Если читателю доводилось быть в положении, подобном моему, ему нет нужды объяснять, какой охватил меня в ту подлую минуту гнев, а остальным я ничего объяснить не сумею. Ни минуты не пожелал я оставаться долее в проклятом кабриолете; велел слуге убираться ко всем чертям, взял первый попавшийся фиакр и отправился к Патю, каковому, пылая гневом, поведал, что со мною приключилось. Патю нашел, что приключение мое забавно, обыкновенно и в порядке вещей.
— Как в порядке вещей?
— Именно так, ибо нет такого тайного хахаля, с которым бы не могло случиться чего-либо подобного; если он неглуп, то должен быть готов сносить неприятности. Что до меня, то я даже ревную: если б со мною завтра случилась подобная досада, я бы ничего не имел против. Поздравляю. Завтра ты, наверное, получишь Коралину.
— Она мне больше не нужна.
— Это дело другое. Хочешь, отправимся обедать в Отель дю Руль?

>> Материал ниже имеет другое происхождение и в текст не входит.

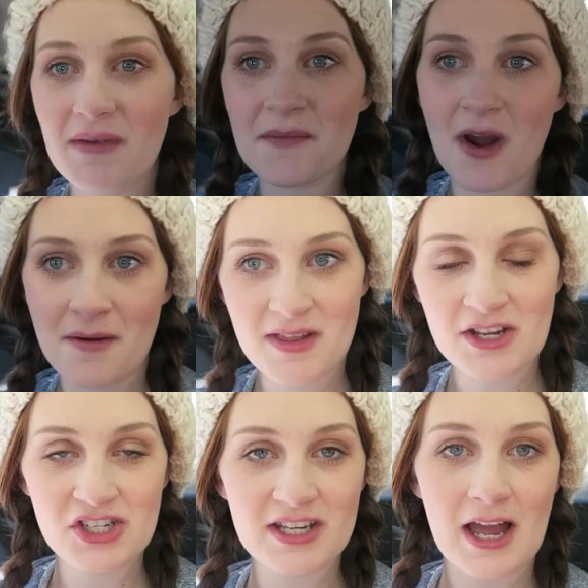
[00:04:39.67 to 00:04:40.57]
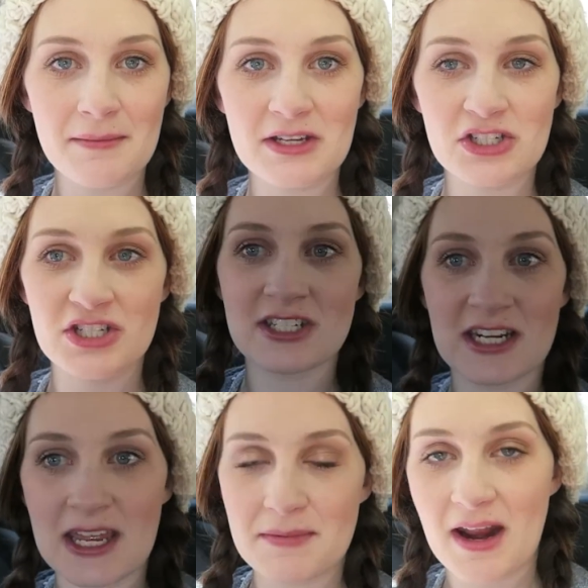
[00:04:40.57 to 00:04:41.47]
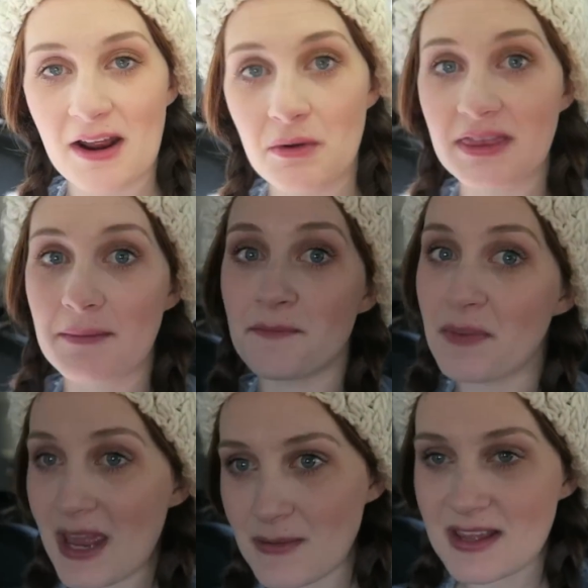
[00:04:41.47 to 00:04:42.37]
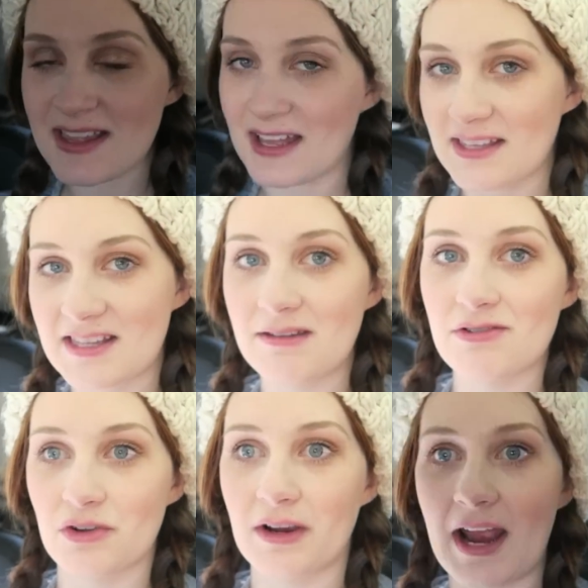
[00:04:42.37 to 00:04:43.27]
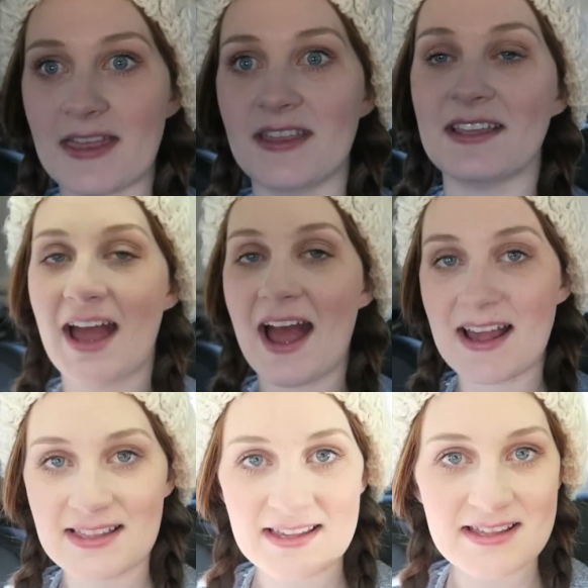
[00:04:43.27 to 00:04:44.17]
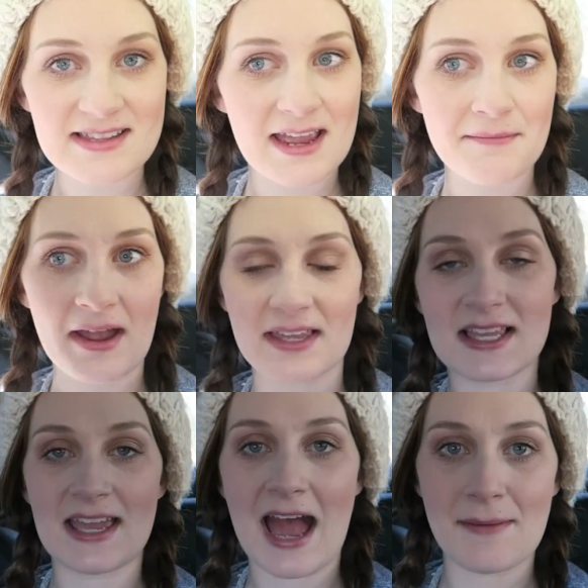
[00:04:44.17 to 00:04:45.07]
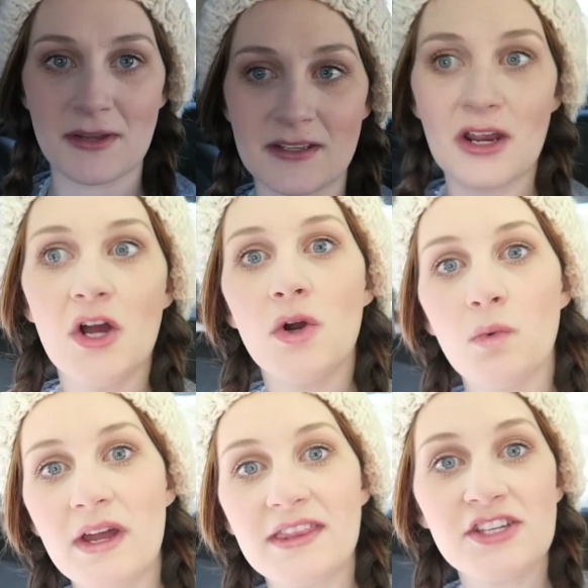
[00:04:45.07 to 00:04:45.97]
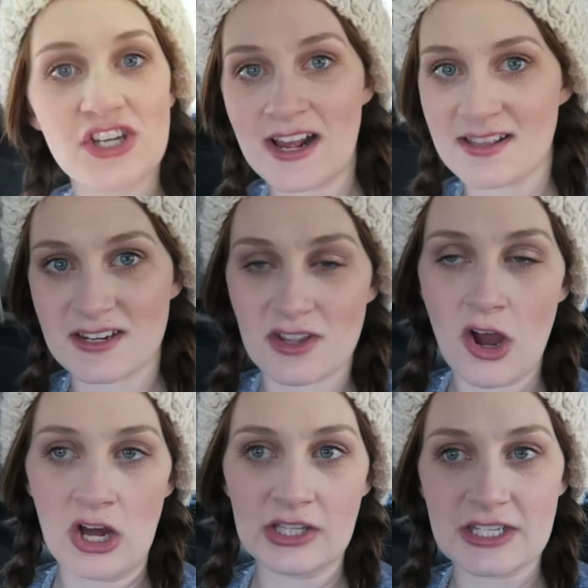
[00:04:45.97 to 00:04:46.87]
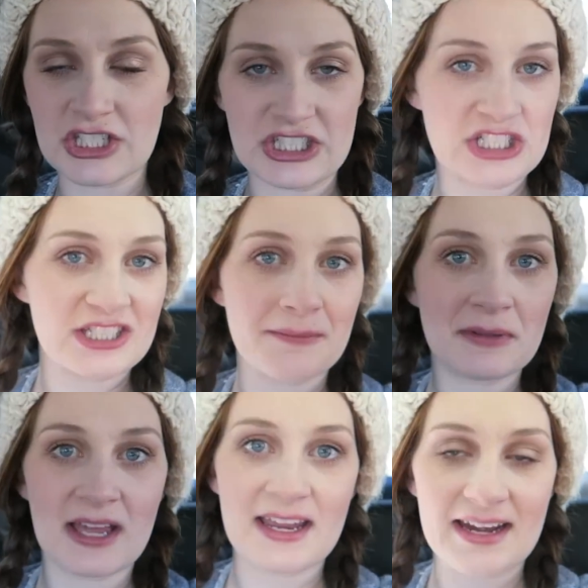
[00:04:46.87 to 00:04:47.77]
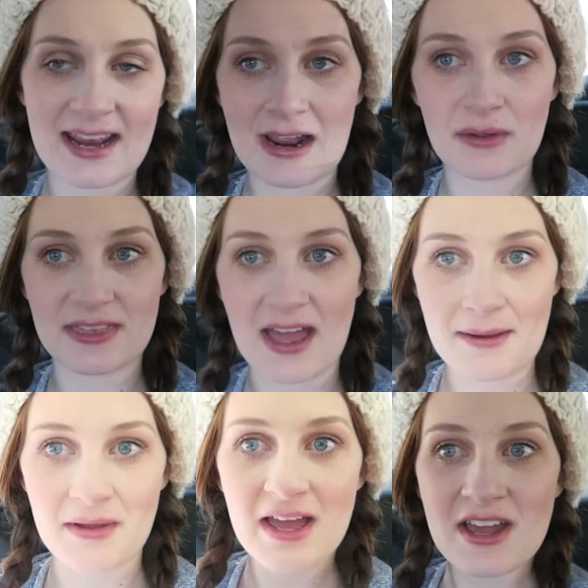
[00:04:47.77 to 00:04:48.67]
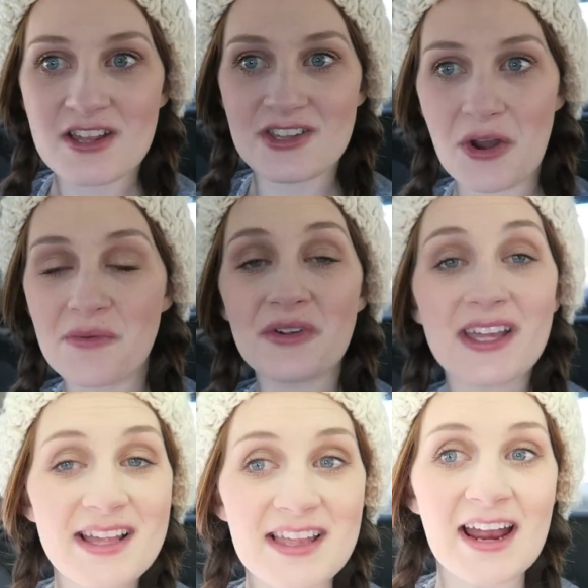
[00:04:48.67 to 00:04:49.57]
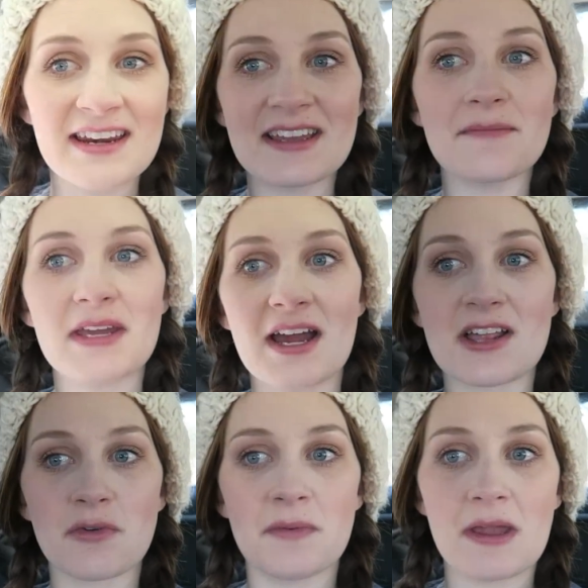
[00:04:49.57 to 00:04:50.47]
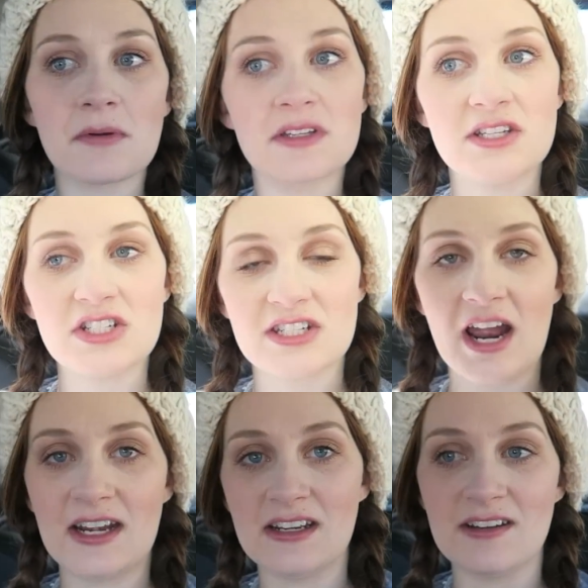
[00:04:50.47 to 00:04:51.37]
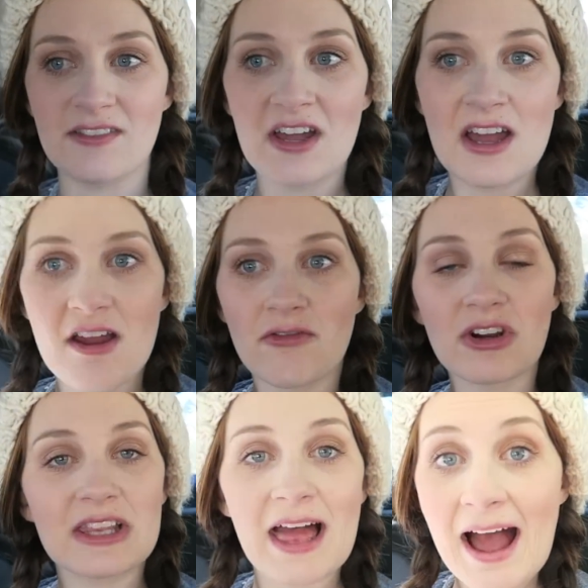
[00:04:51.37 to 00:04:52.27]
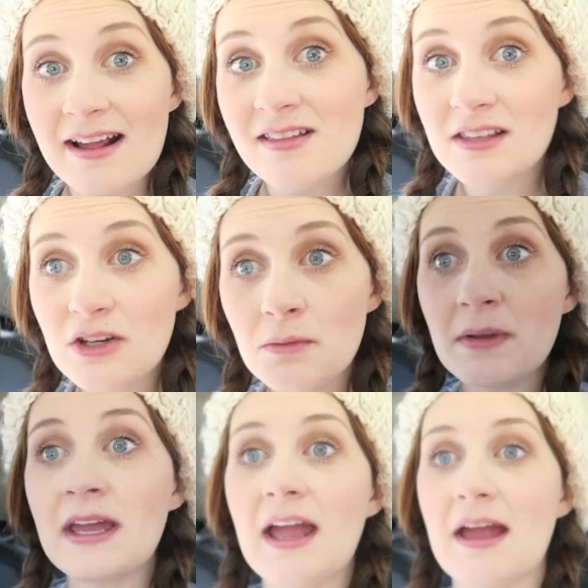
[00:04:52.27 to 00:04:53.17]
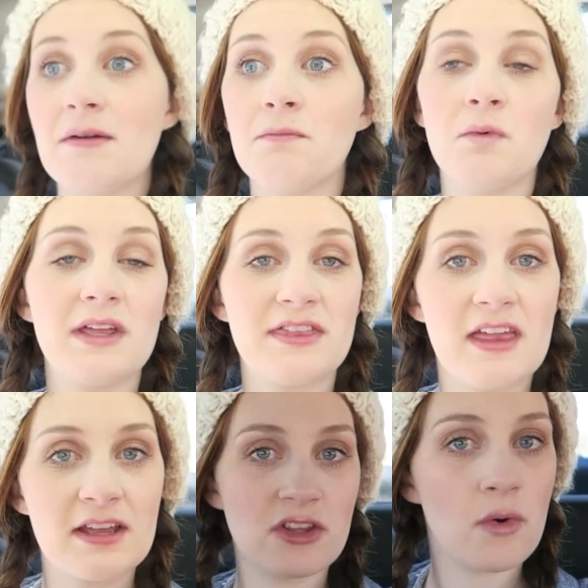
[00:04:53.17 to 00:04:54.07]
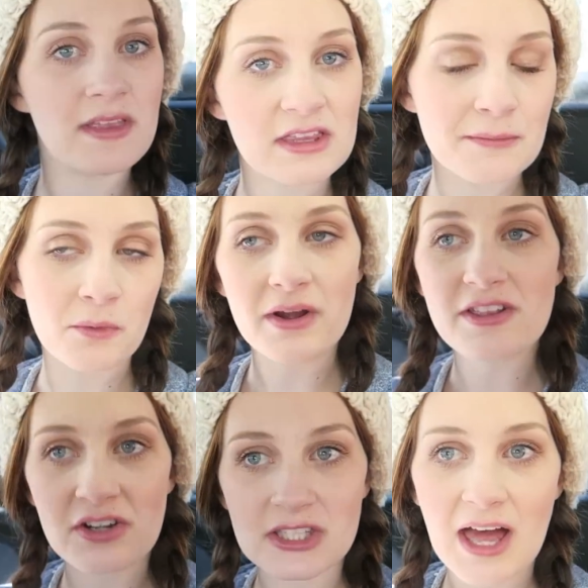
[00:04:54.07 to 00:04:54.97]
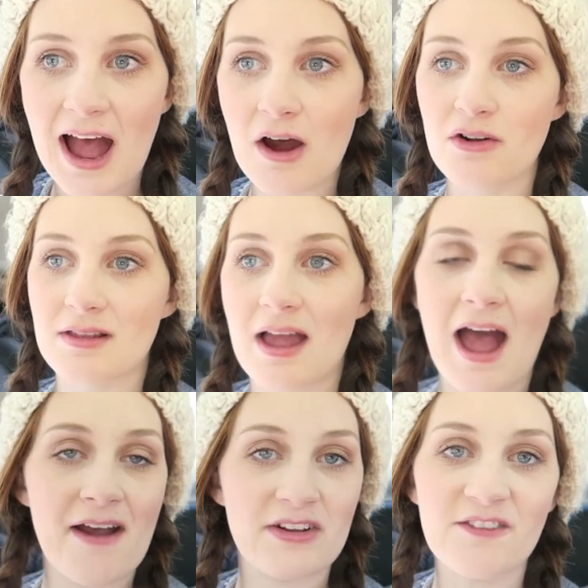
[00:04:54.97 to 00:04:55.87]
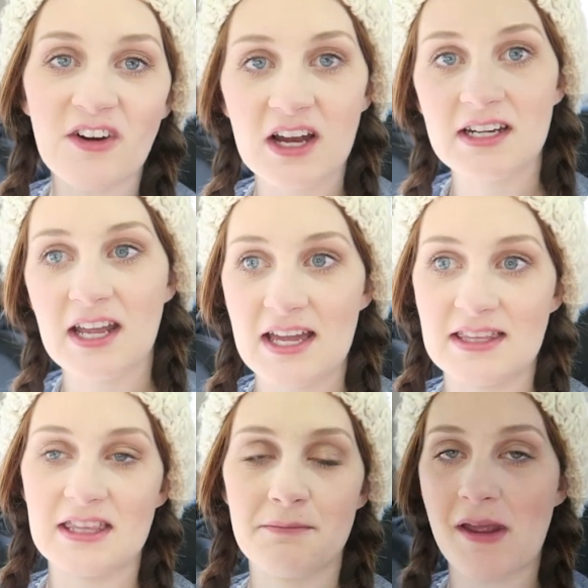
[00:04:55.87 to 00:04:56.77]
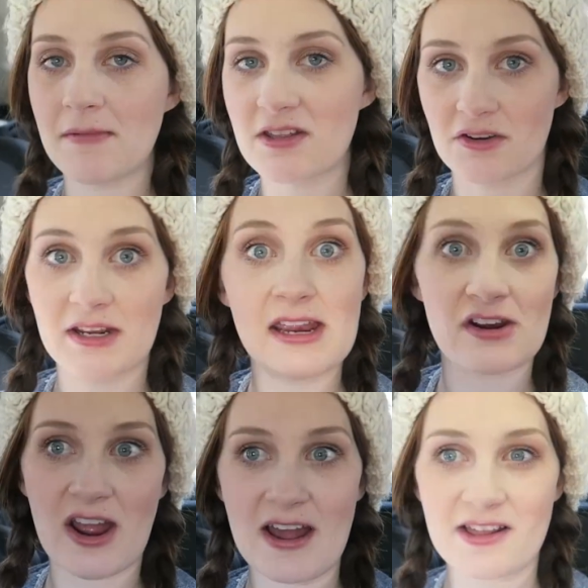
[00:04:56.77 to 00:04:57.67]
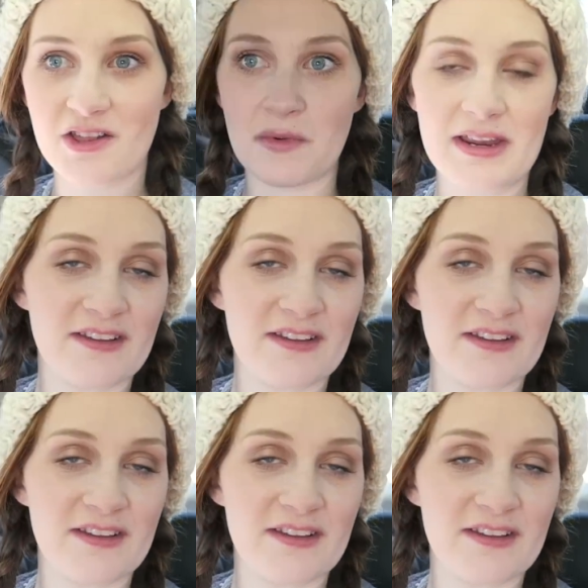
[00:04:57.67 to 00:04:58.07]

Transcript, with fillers: my mom's actually coming she's gonna keep an eye out with the babies at the ski resort and Cassie's staying back at the cabin with Jackson and Ollie and she's just gonna play and hang out with them. So I'm really excited because we'll be able to just kind of relax a little bit with like knowing that the boys are at the house having fun and then the babies are near us so we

— Черт возьми, да. Отличная мысль! Едем.
Отель дю Руль славился в Париже. В два месяца, что я здесь прожил, мне еще не случалось в нем бывать, и я сгорал от любопытства. Содержательница его, купив дом и прекрасно его обставив, поместила в нем двенадцать-четырнадцать отборных девиц. У нее был хороший повар, добрые вина, отменные постели, и принимала она всякого, кто являлся к ней с визитом. Звали ее Мадам Париж, она находилась под защитой полиции; располагалось заведение в некотором удалении от Парижа, а потому Мадам была уверена, что явится к ней лишь человек приличный: пешком туда идти было слишком далеко. Порядок у нее был исключительный; всякому удовольствию положена была твердая цена. Платили недорого: шесть франков за то, чтобы позавтракать с девицею, двенадцать — за обед и луидор — за ужин и ночлег. То был образцовый дом, о нем говорили с восхищением. Мне не терпелось туда попасть: я считал, что это лучше заказной рощи.